In a physical education class, because students have to constantly adapt to the needs of teaching content, it is essential to adjust students' heart rate. Only under the appropriate heart rate condition can students' practice achieve the expected effect. In addition, because physical exercise is a gradual process in physical education, the sports load system not only reasonably grasps its rhythm in one class but also needs to consider the size of sports load according to the arrangement of sports activities (morning exercises, recess exercises, physical education class, extracurricular sports activities, amateur training, and competition activities) and teaching activities in a week to promote the healthy development of students.

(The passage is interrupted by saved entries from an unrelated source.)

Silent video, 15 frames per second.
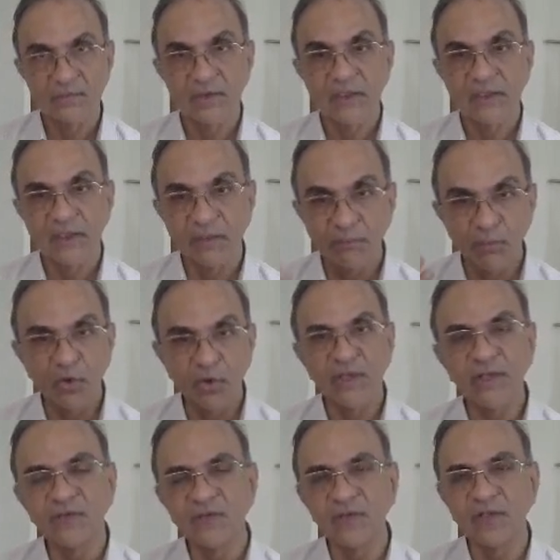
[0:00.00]
The bone
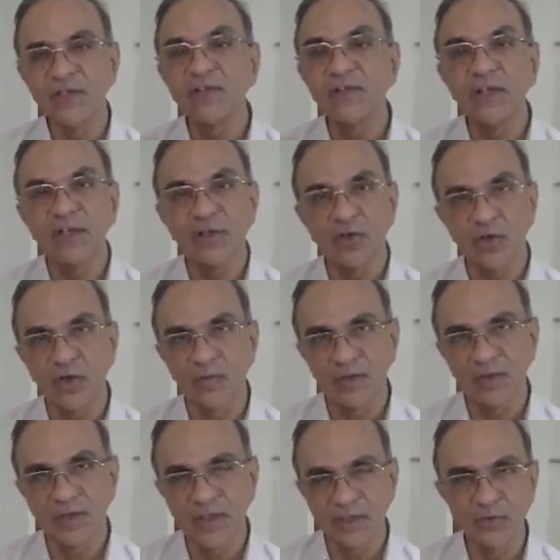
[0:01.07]
density is near normal.
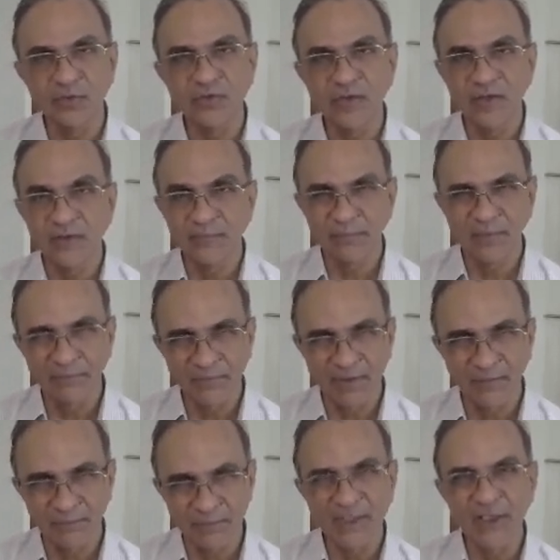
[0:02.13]
I don't say it's
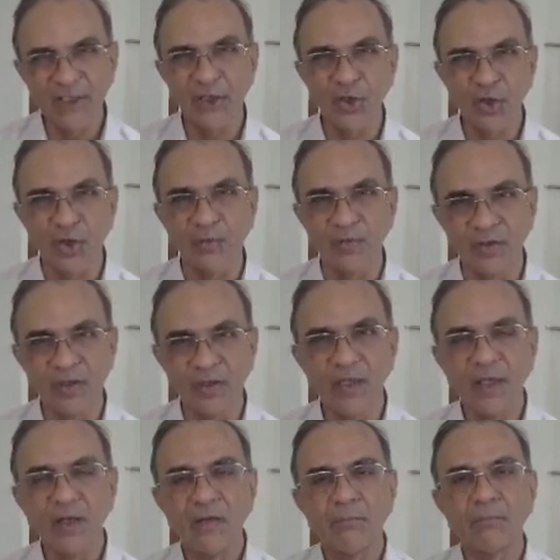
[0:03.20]
completely normal,
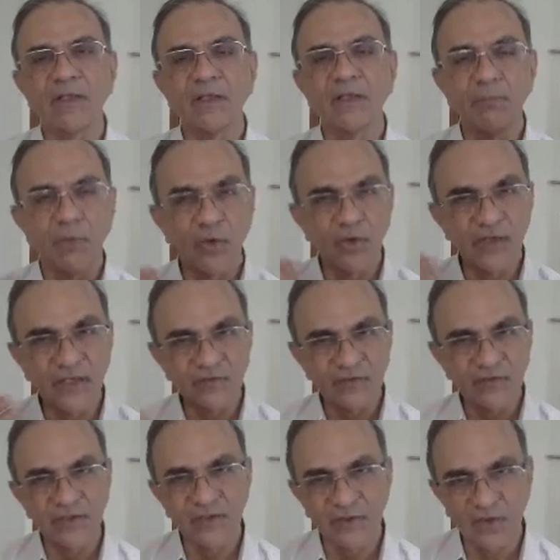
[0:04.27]
but the bone
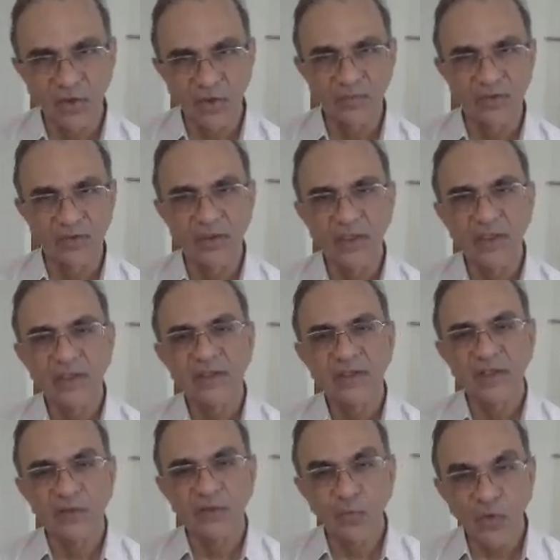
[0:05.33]
density is normal. There
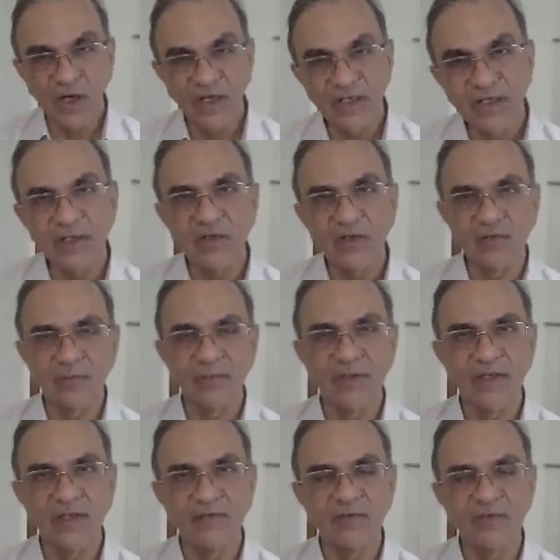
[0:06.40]
is widening of the
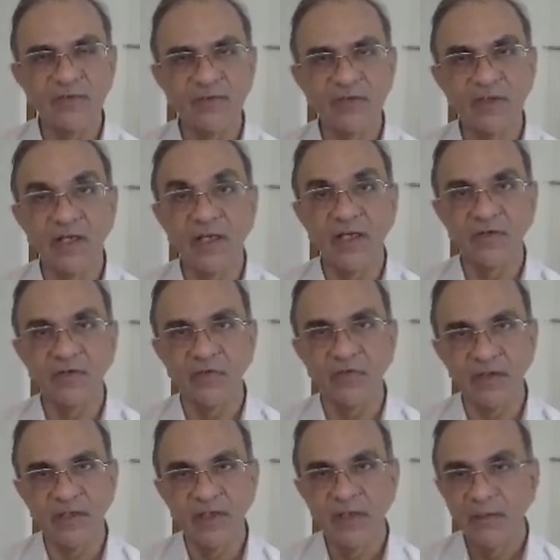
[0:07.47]
metaphysis, I
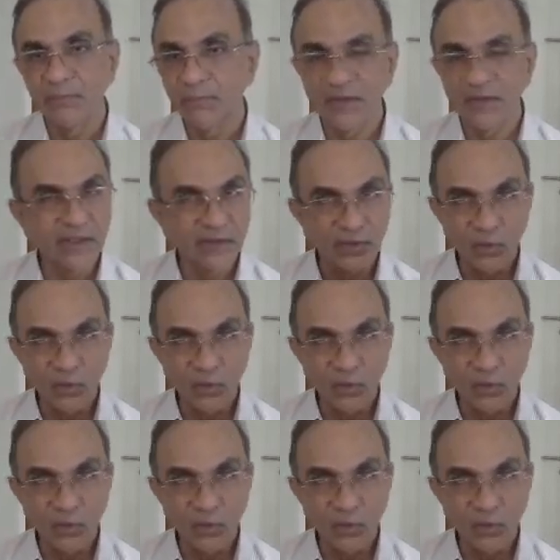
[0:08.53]
agree, but there is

Each school's situation is unique, and the physical education teaching mode is similarly unique. A comprehensive university, for example, with a large scale, multiple campuses, and a wide range of disciplines, may not be able to meet the needs of all students by using just one teaching model. Different disciplines and training goals, on the other hand, necessitate that teaching models reflect their own uniqueness on the basis of commonality. Several small groups of friends or classmates with varying levels, hobbies, and needs to practice are allowed, so that the interpersonal relationship between students and teachers is cordial and harmonious, boring and monotonous exercises become lively and interesting, and students' creative and enterprising motivation is stimulated, thus improving the teaching quality of physical education class.

5. Conclusion

For a long time, self-organization control theory has been widely used in the fields of nonlinear science and natural science, but there has been very little research into its application in college physical education. We should start with the teaching objectives, refine the objective structure, and create a multilevel objective system when teaching physical education classes. A new concept of physical education is formed based on the holistic theory, which attempts to establish a physical education teaching paradigm that focuses on students' subjective development and diversified transformation. The results of the HPSO algorithm show that it has some advantages over other algorithms in terms of task completion time and convergence speed. Sports video classification has a higher accuracy rate than other current sports video classification methods, and the error rate is controlled within the scope of sports video application, which overcomes the limitations of other sports performance prediction models, and the prediction results are more reliable, which can improve the scientific decision-making basis for sports training.

Data Availability

The data used to support the findings of this study are included within the article.

Conflicts of Interest

All the authors declare no conflicts of interest.

Acknowledgments

This study was supported by Sports Participation on the Social Integration of Urban Immigrant Groups (11CTY008).